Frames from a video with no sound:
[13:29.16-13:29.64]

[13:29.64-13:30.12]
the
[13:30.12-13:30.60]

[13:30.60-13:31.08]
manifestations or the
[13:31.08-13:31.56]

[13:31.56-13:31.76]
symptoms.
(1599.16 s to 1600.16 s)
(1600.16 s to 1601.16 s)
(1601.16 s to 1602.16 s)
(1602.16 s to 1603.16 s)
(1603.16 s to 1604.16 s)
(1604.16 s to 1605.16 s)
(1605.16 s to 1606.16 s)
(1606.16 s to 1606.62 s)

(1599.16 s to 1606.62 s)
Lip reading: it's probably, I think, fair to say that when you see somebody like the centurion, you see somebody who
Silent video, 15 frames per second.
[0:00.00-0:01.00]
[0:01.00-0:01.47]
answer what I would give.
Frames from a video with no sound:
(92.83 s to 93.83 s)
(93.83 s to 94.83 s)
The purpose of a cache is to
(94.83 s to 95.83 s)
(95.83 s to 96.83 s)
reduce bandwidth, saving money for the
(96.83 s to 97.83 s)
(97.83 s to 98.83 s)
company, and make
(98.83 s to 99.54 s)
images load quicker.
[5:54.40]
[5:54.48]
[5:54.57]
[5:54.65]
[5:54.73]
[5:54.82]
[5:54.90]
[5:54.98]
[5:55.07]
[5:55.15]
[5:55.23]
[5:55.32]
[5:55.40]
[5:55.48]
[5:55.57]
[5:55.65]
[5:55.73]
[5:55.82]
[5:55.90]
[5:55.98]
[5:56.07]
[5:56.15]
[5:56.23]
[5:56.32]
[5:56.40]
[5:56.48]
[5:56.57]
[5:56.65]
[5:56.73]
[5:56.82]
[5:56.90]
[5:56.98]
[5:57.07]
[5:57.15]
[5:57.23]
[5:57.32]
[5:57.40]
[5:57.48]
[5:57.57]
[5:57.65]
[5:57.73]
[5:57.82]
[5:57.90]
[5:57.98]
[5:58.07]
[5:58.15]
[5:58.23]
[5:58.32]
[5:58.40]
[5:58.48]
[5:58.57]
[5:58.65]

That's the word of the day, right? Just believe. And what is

▸ **Required action**: Output all of the records, keeping every word exact.

▸ **Solved exercise**:
Frames from a video with no sound:
[13:29.16-13:29.64]

[13:29.64-13:30.12]
the
[13:30.12-13:30.60]

[13:30.60-13:31.08]
manifestations or the
[13:31.08-13:31.56]

[13:31.56-13:31.76]
symptoms.
(1599.16 s to 1600.16 s)
(1600.16 s to 1601.16 s)
(1601.16 s to 1602.16 s)
(1602.16 s to 1603.16 s)
(1603.16 s to 1604.16 s)
(1604.16 s to 1605.16 s)
(1605.16 s to 1606.16 s)
(1606.16 s to 1606.62 s)

(1599.16 s to 1606.62 s)
Lip reading: it's probably, I think, fair to say that when you see somebody like the centurion, you see somebody who
Silent video, 15 frames per second.
[0:00.00-0:01.00]
[0:01.00-0:01.47]
answer what I would give.
Frames from a video with no sound:
(92.83 s to 93.83 s)
(93.83 s to 94.83 s)
The purpose of a cache is to
(94.83 s to 95.83 s)
(95.83 s to 96.83 s)
reduce bandwidth, saving money for the
(96.83 s to 97.83 s)
(97.83 s to 98.83 s)
company, and make
(98.83 s to 99.54 s)
images load quicker.
[5:54.40]
[5:54.48]
[5:54.57]
[5:54.65]
[5:54.73]
[5:54.82]
[5:54.90]
[5:54.98]
[5:55.07]
[5:55.15]
[5:55.23]
[5:55.32]
[5:55.40]
[5:55.48]
[5:55.57]
[5:55.65]
[5:55.73]
[5:55.82]
[5:55.90]
[5:55.98]
[5:56.07]
[5:56.15]
[5:56.23]
[5:56.32]
[5:56.40]
[5:56.48]
[5:56.57]
[5:56.65]
[5:56.73]
[5:56.82]
[5:56.90]
[5:56.98]
[5:57.07]
[5:57.15]
[5:57.23]
[5:57.32]
[5:57.40]
[5:57.48]
[5:57.57]
[5:57.65]
[5:57.73]
[5:57.82]
[5:57.90]
[5:57.98]
[5:58.07]
[5:58.15]
[5:58.23]
[5:58.32]
[5:58.40]
[5:58.48]
[5:58.57]
[5:58.65]

That's the word of the day, right? Just believe. And what is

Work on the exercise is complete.